In den europäischen Mitgliedsländern der
Weltgesundheitsorganisation (WHO) gibt es keine Kinderlähmung mehr. Die
„Regional Commission for the Certification of Poliomyelitis
Eradication" (RCC -Regionale Kommission zur Bestätigung der
Ausrottung von Kinderlähmung) gab am 21. Juni diesen Jahres in Kopenhagen
die endgültige Ausrottung dieser Krankheit bekannt.
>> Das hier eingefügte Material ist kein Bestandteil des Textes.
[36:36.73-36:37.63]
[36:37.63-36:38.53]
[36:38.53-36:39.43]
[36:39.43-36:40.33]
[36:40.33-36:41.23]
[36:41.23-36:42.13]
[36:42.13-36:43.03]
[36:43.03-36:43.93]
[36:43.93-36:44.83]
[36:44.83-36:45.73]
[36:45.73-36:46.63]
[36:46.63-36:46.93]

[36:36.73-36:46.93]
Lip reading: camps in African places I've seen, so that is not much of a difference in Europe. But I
Für die etwa 870
Millionen Menschen, die in den 51 Mitgliedsstaaten dieser Region leben,
bedeutet diese Mitteilung den bedeutendsten Meilenstein in der Entwicklung
des Gesundheitswesen seit Beginn des neuen Millenniums.
Mit dieser Erklärung ist Europa nach Amerika (1994)
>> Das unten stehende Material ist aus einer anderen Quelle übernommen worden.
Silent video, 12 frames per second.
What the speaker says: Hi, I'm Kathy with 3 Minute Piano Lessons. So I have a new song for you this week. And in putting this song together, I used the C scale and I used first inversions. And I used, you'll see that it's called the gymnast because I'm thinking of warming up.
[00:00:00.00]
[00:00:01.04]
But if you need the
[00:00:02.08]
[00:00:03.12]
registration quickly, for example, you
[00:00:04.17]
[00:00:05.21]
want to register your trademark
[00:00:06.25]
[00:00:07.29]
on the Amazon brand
und der Westpazifikregion (2000) die dritte Region, die von der WHO als
Polio-frei bestätigt wird. „Das ist in der Tat eine historische
Leistung", erklärte der Vorsitzende des Treuhandausschusses der
Rotary-Stiftung, Luis Vicente, vor der Jahresversammlung von Rotary
International in Barcelona. „Ich bedanke mich bei unseren Partnern
weltweit und bei allen Rotary-Mitgliedern für ihre Hilfe bei der
endgültigen Ausrottung dieser Jahrhunderte alten Geisel der Menschheit."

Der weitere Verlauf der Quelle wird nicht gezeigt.